Starting at the line with "[0:01.00-0:02.00]", retype every remaining line of the records exactly. Do not include pictures.

──────── Data extracts

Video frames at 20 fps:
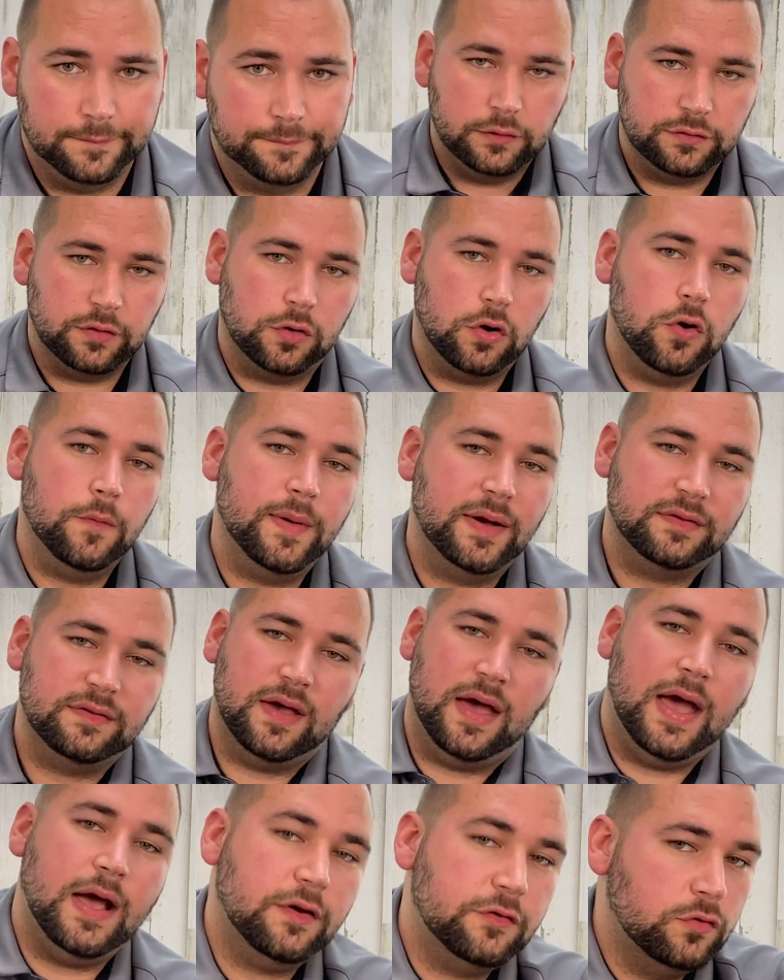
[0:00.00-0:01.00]
So going back
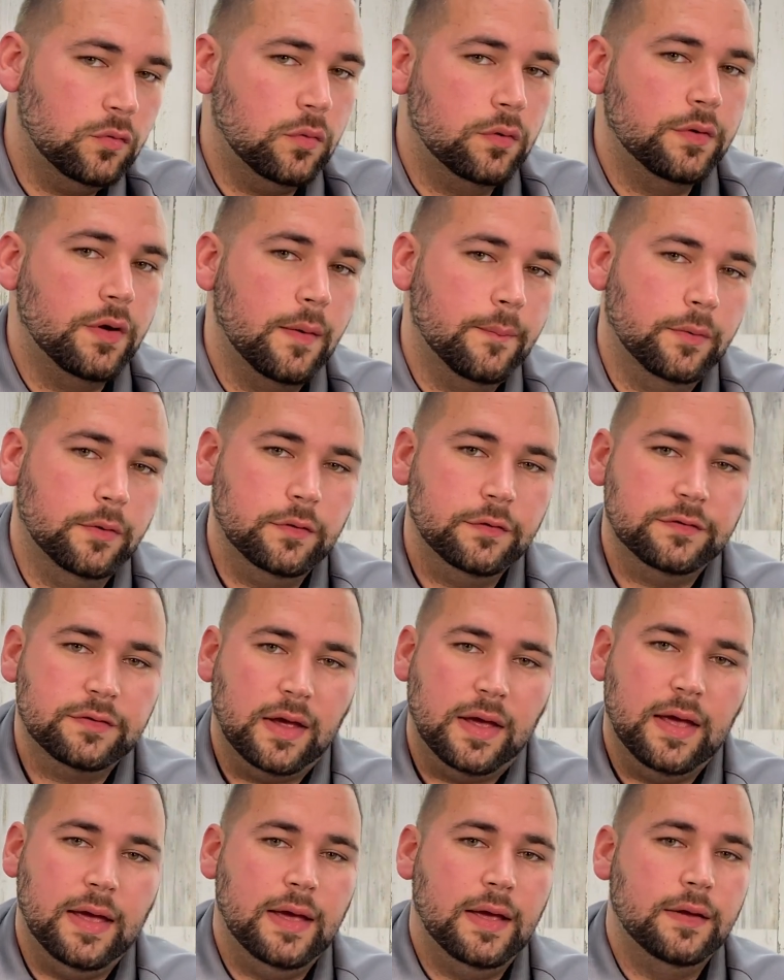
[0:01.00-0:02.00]
to actual numbers,
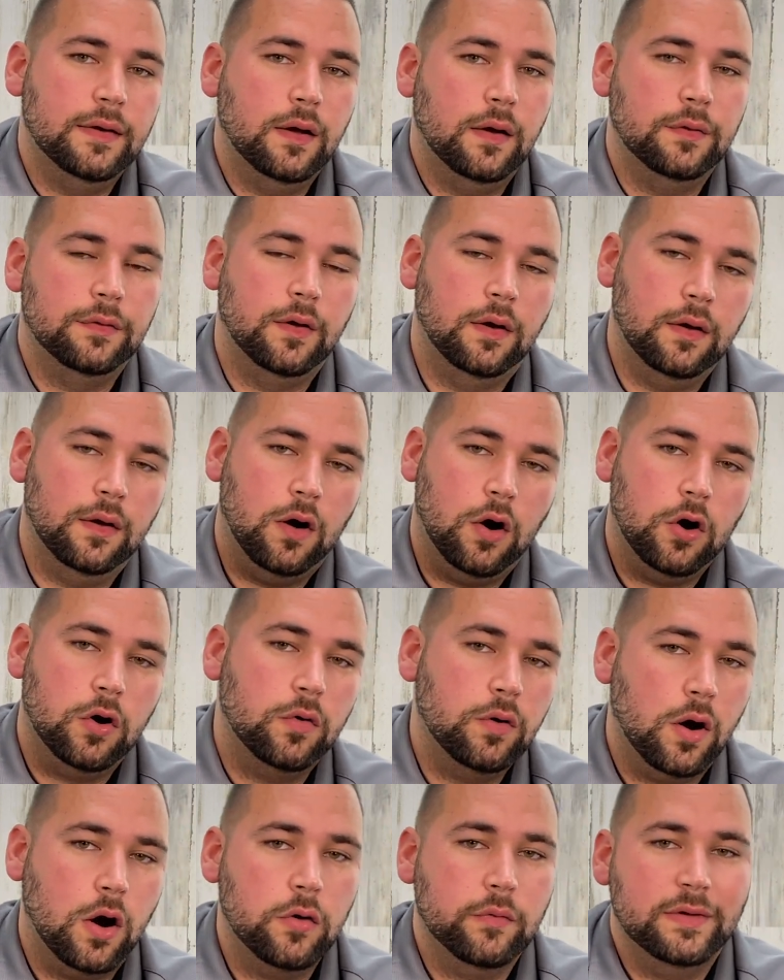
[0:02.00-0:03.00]
and the
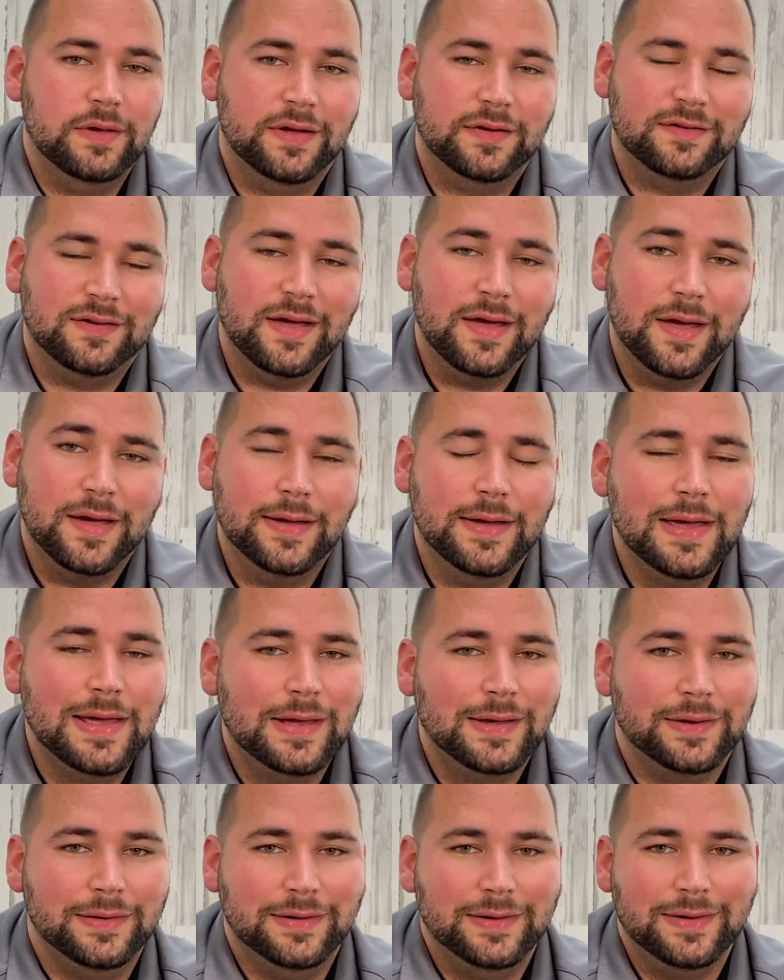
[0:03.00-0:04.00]
RESA
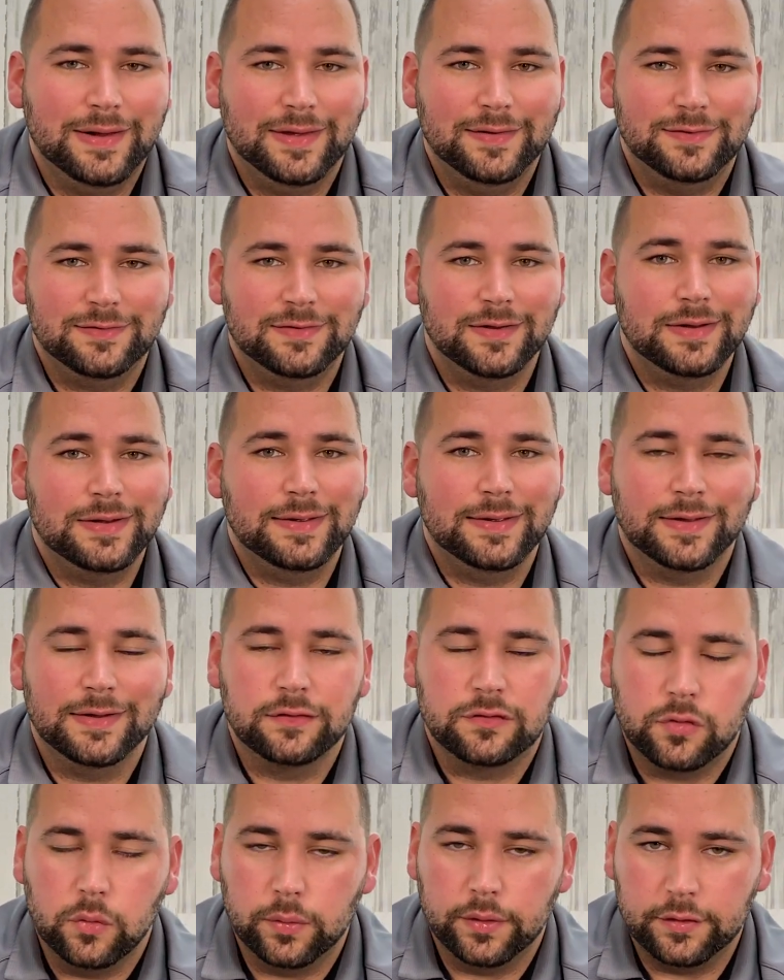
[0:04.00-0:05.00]
did a study
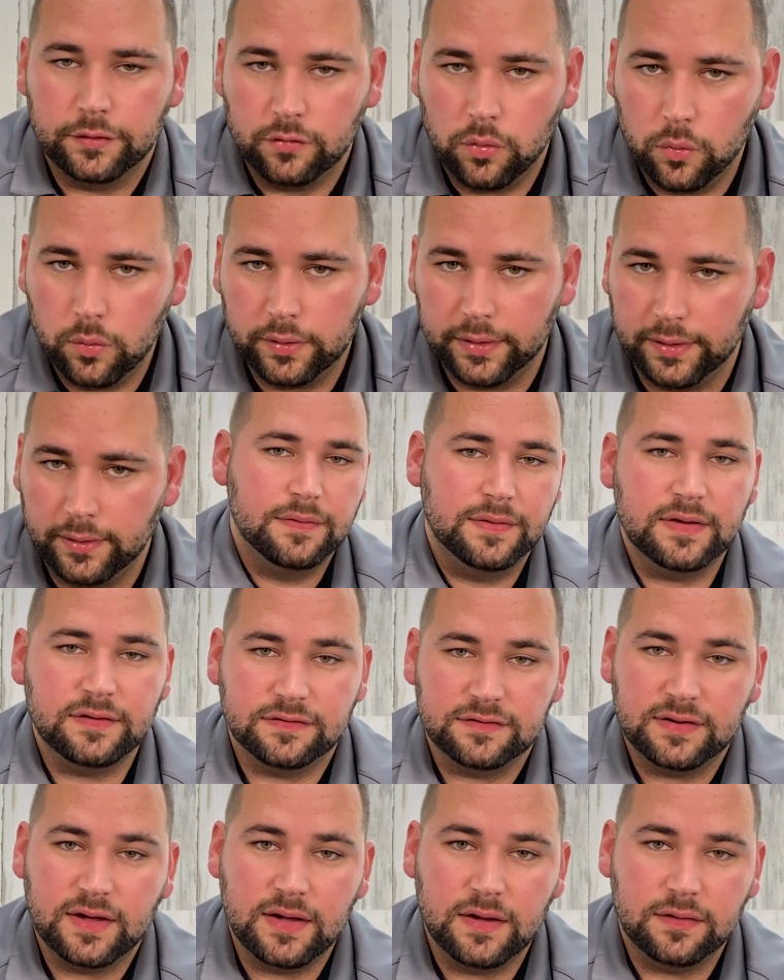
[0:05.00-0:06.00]
in 2020 that
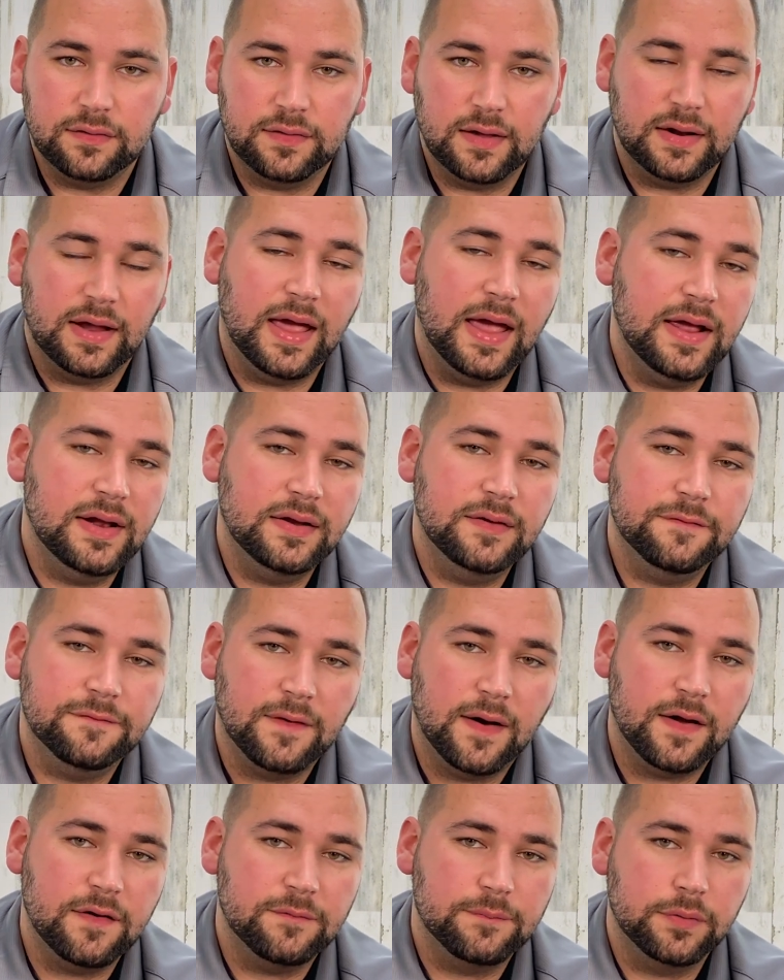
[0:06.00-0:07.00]
said that
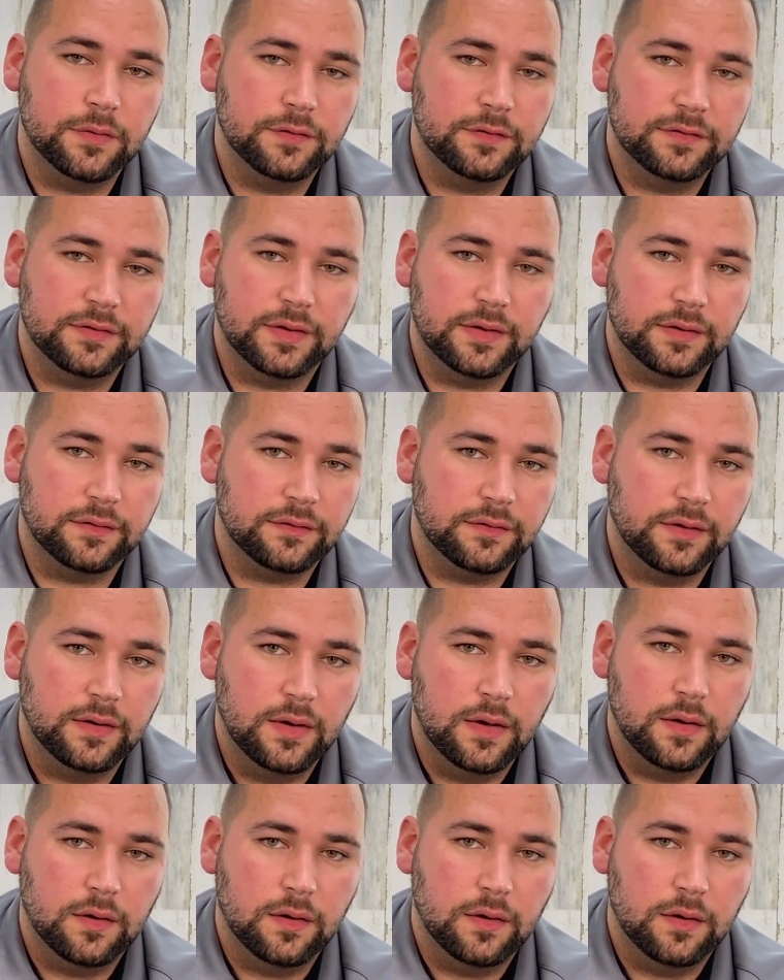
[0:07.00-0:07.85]
85%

────────────────

→ **Task response**:
[0:01.00-0:02.00]
to actual numbers,
[0:02.00-0:03.00]
and the
[0:03.00-0:04.00]
RESA
[0:04.00-0:05.00]
did a study
[0:05.00-0:06.00]
in 2020 that
[0:06.00-0:07.00]
said that
[0:07.00-0:07.85]
85%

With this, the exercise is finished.